Andrew Nigel Murray Longmore (24 September 1953 – 11 April 2019) was an English first-class cricketer and sports journalist.

Longmore was born at Woolwich in September 1953. He was educated at Twyford School, before going up to Worcester College, Oxford. While studying at Oxford, he made two appearances in first-class cricket for Oxford University against Derbyshire in 1973 and Worcestershire in 1975. Playing as a wicket-keeper in the Oxford side, he scored 28 runs with a high score of 15.

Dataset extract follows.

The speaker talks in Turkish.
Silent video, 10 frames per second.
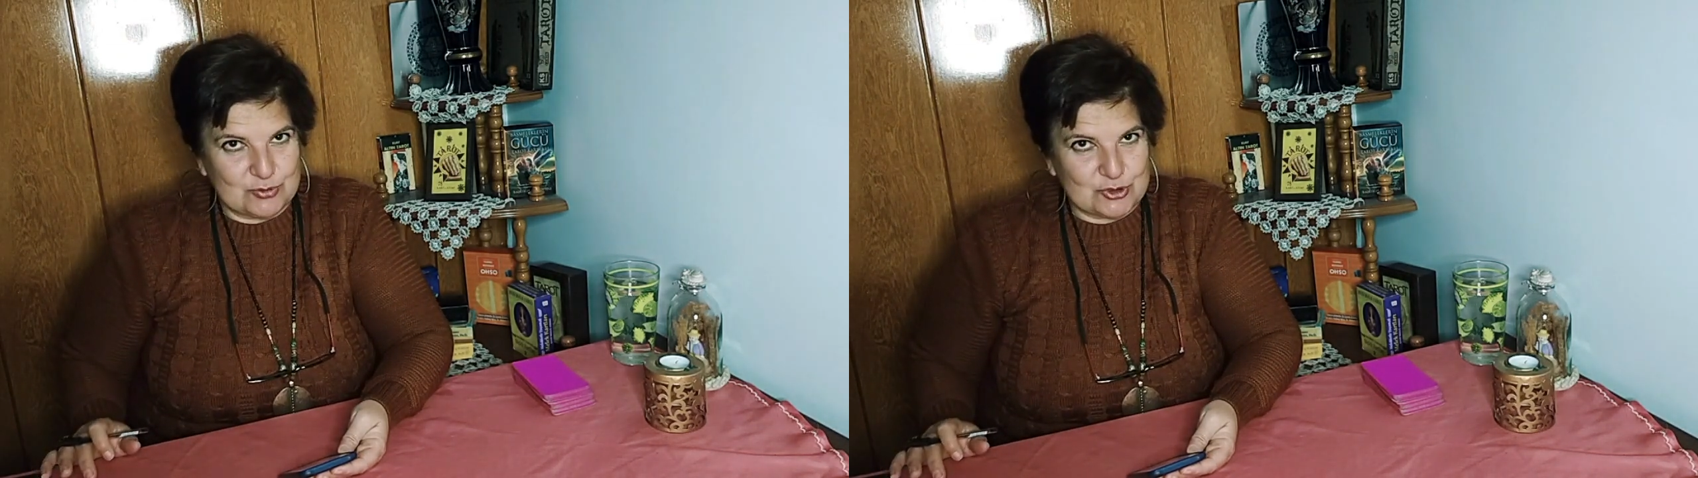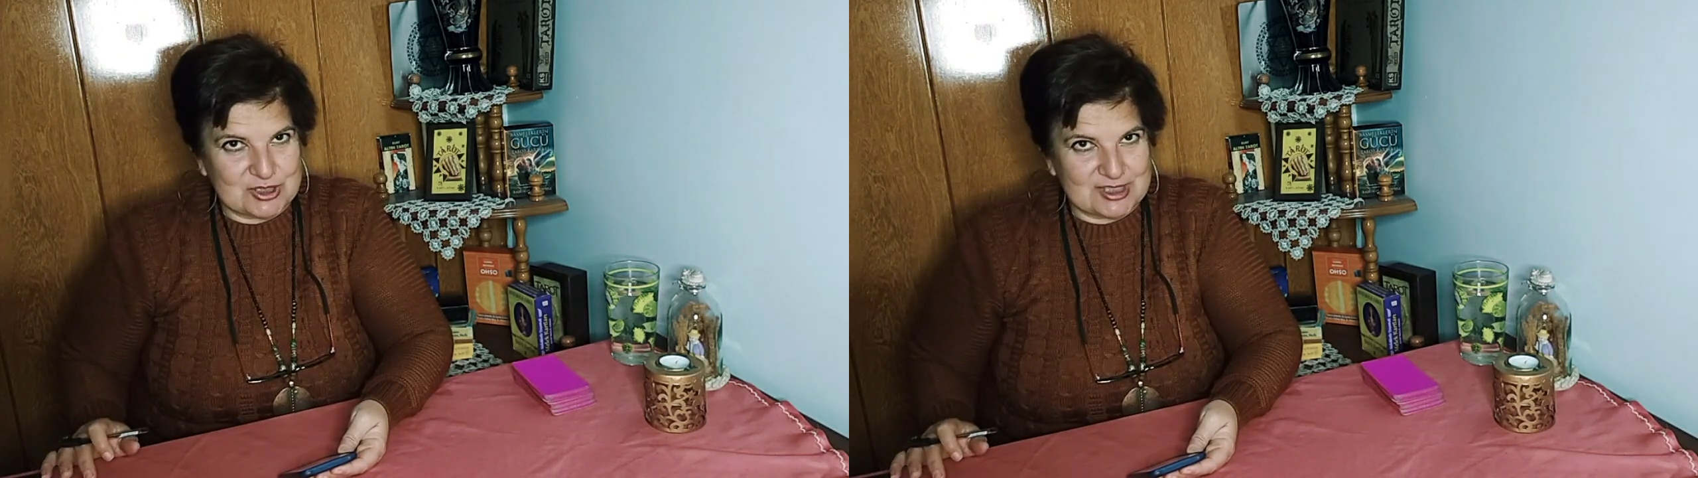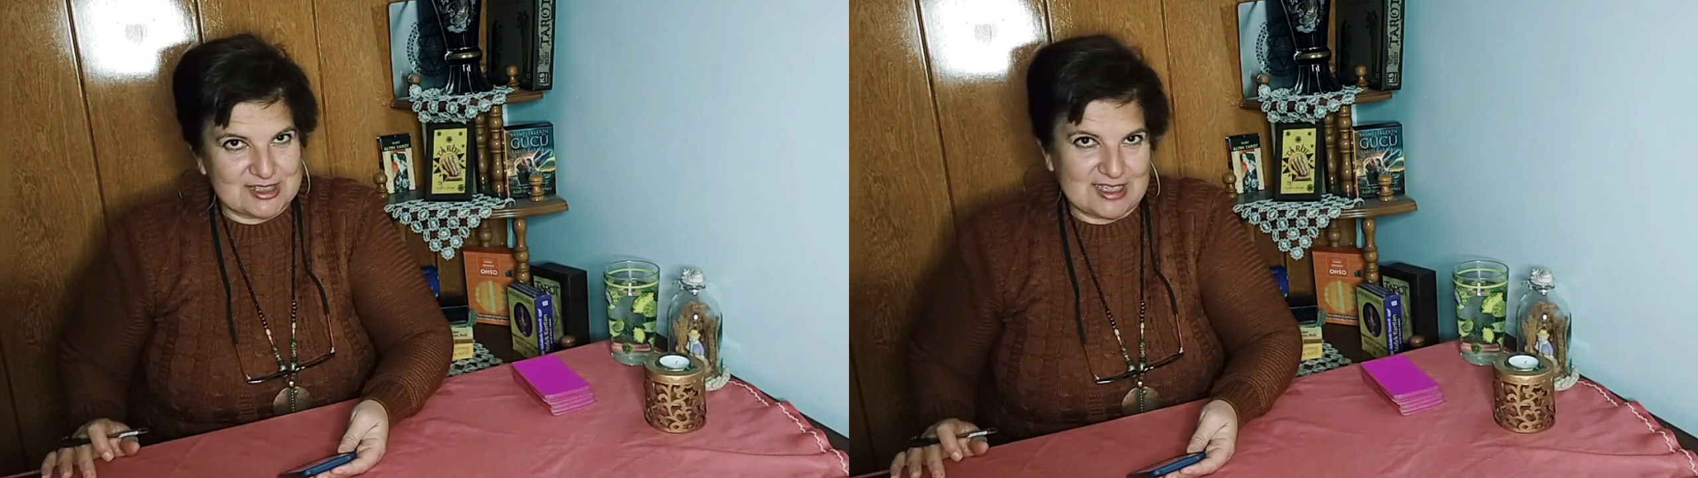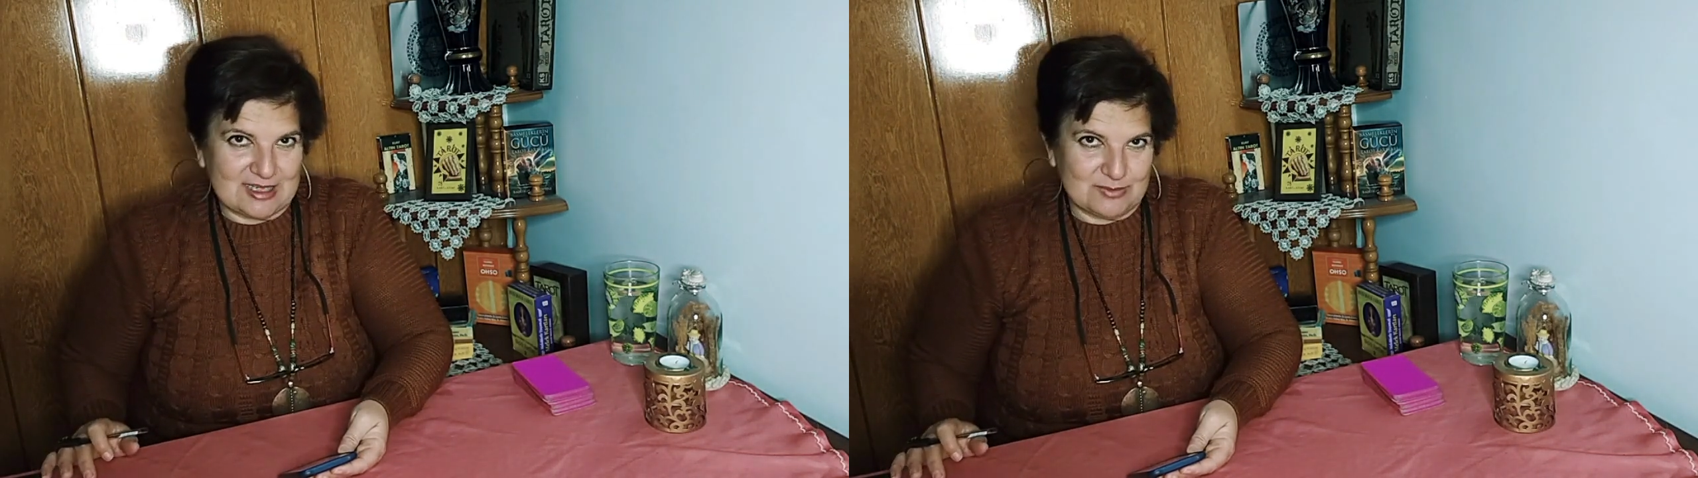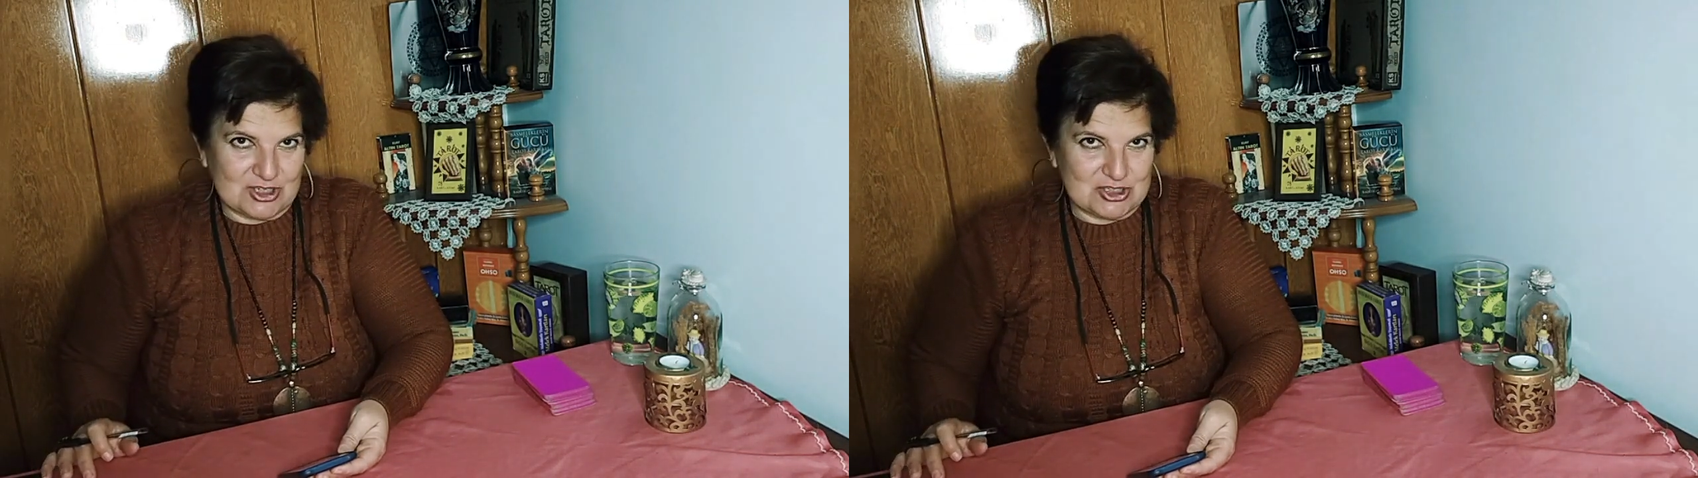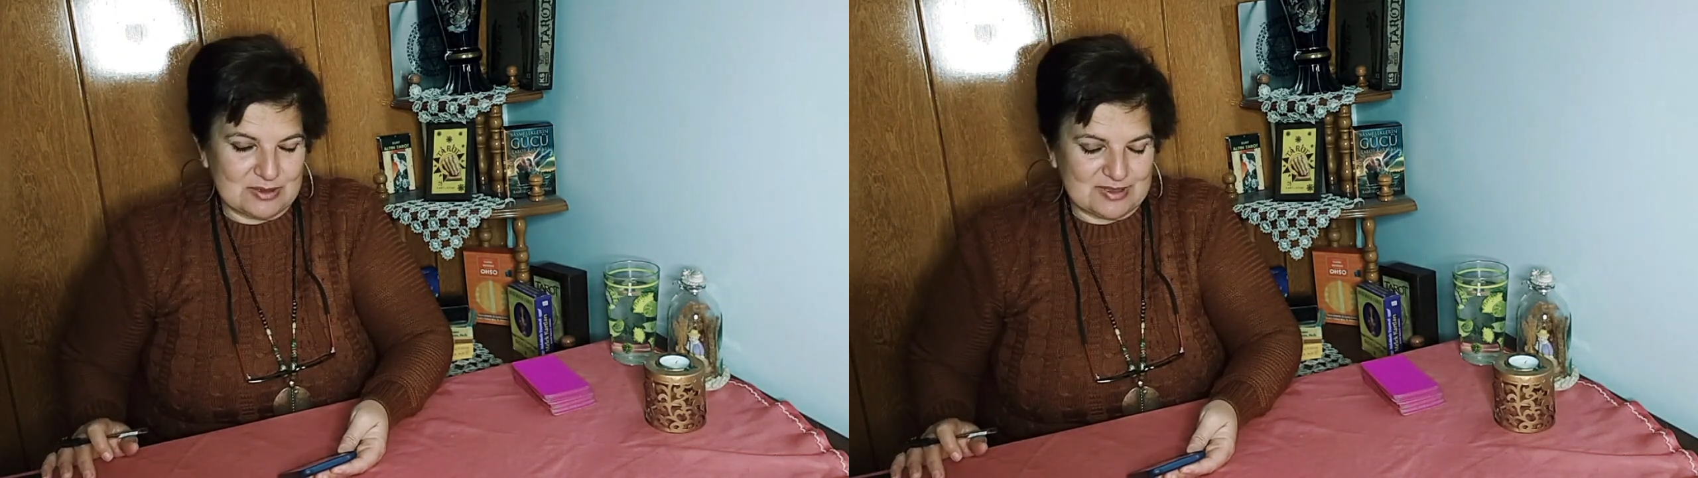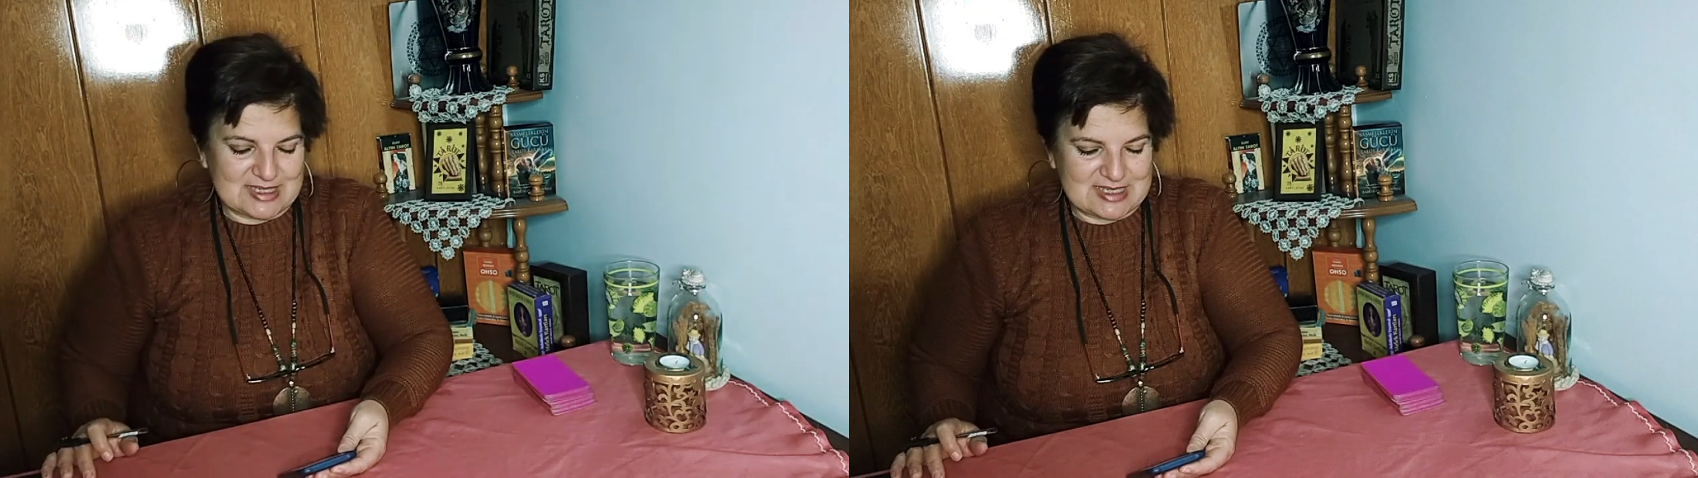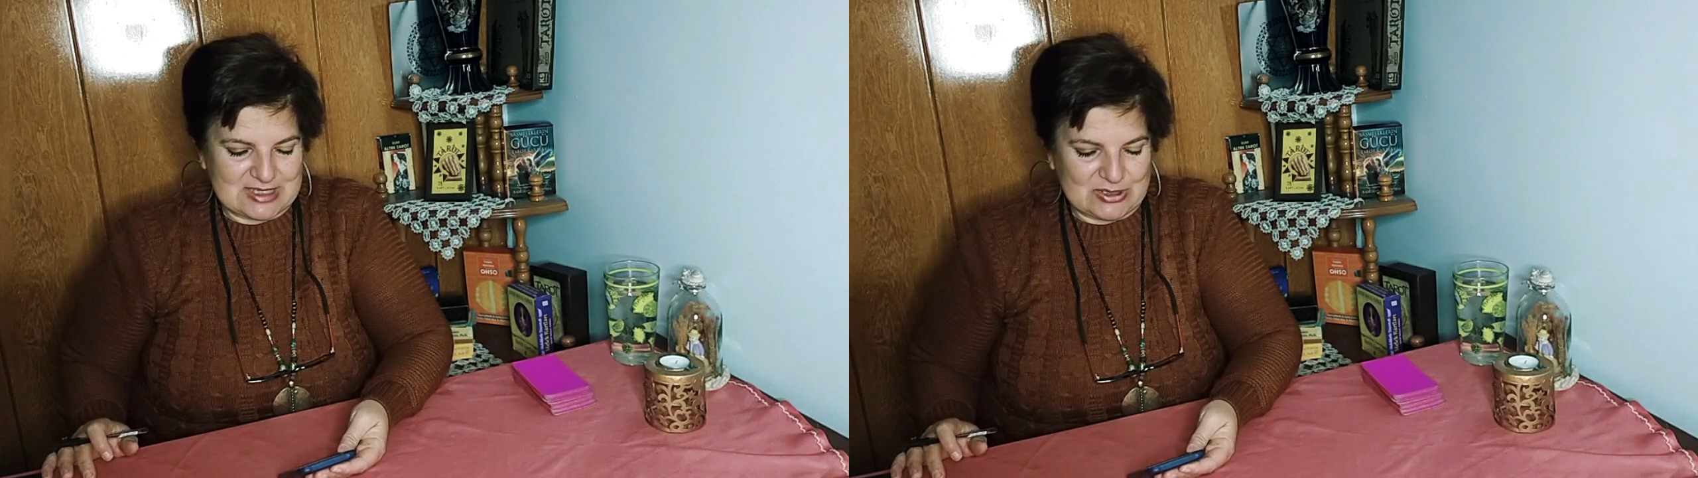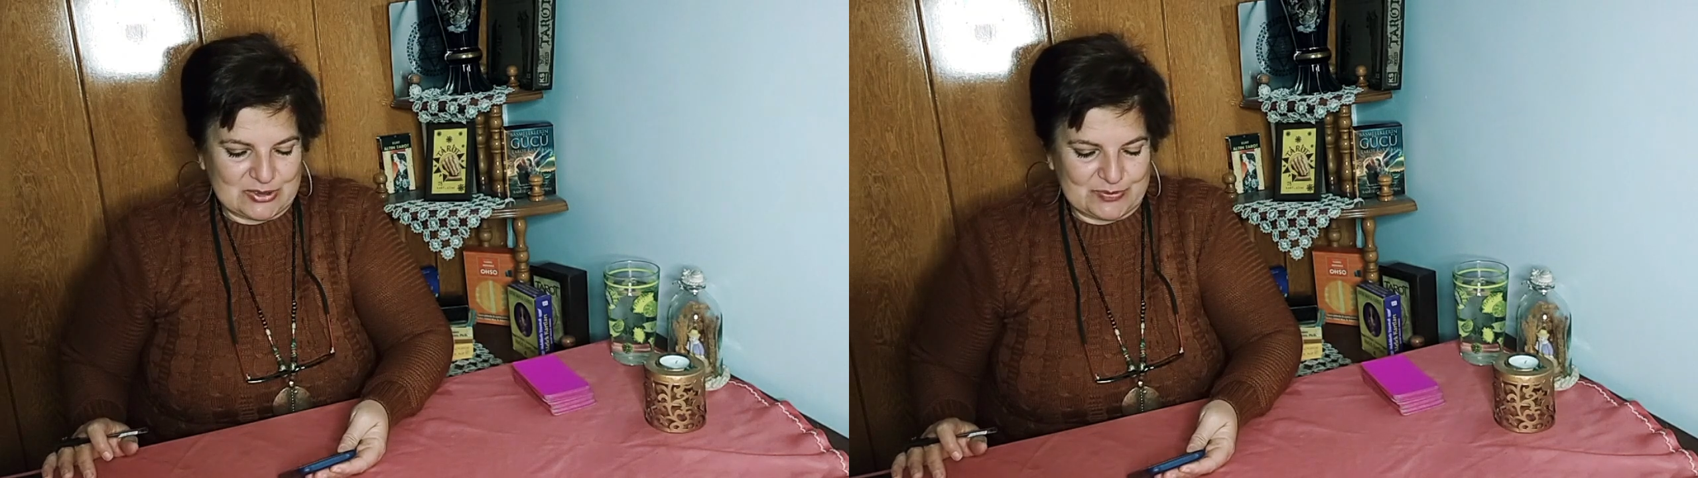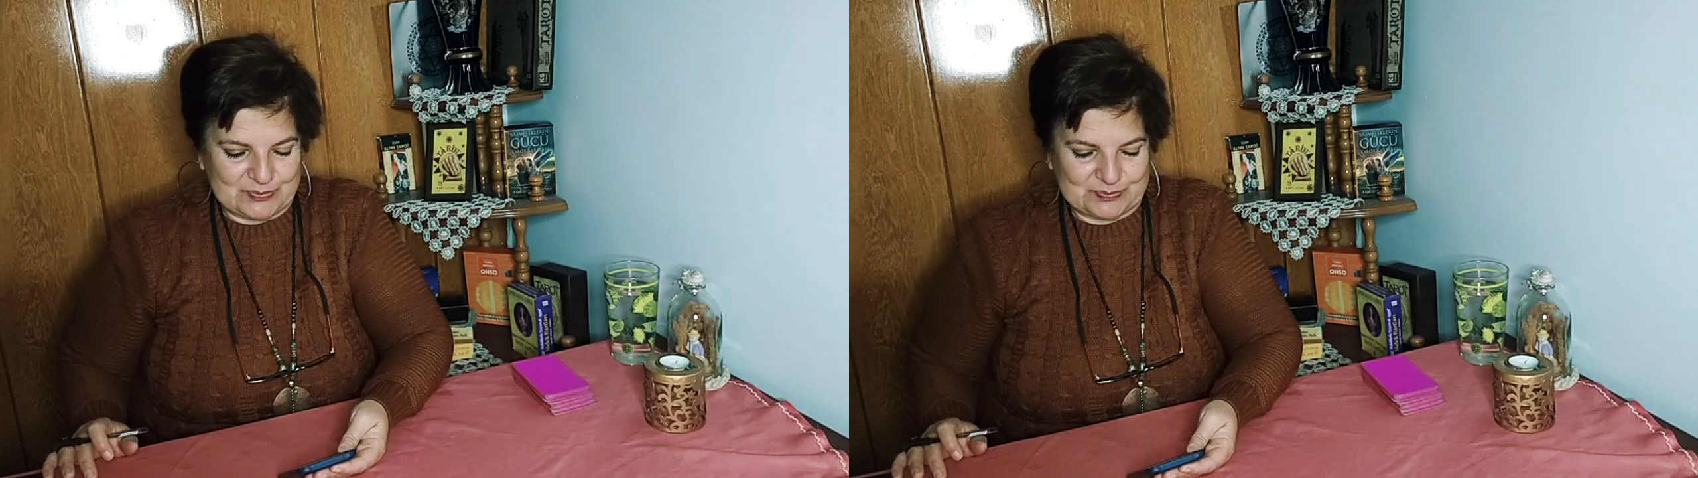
burçlarından başlamak istiyorum.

After graduating from Oxford, Longmore became a sports journalist, with his first role being at The Cricketer in the early 1980s. He was chief sportswriter for the Independent on Sunday, before becoming a senior sportswriter at The Sunday Times in 2003, from which he retired in 2018. He won the Sports Journalists' Association Olympic/Paralympic Reporter category in 2000 for his coverage of the Summer Olympics, while in 2003 he won Feature Writer of the Year. He was the biographer for the jockey Kieren Fallon, writing his biography alongside Henrietta Knight. Longmore died in his sleep while on a walking holiday in the South of France in April 2019.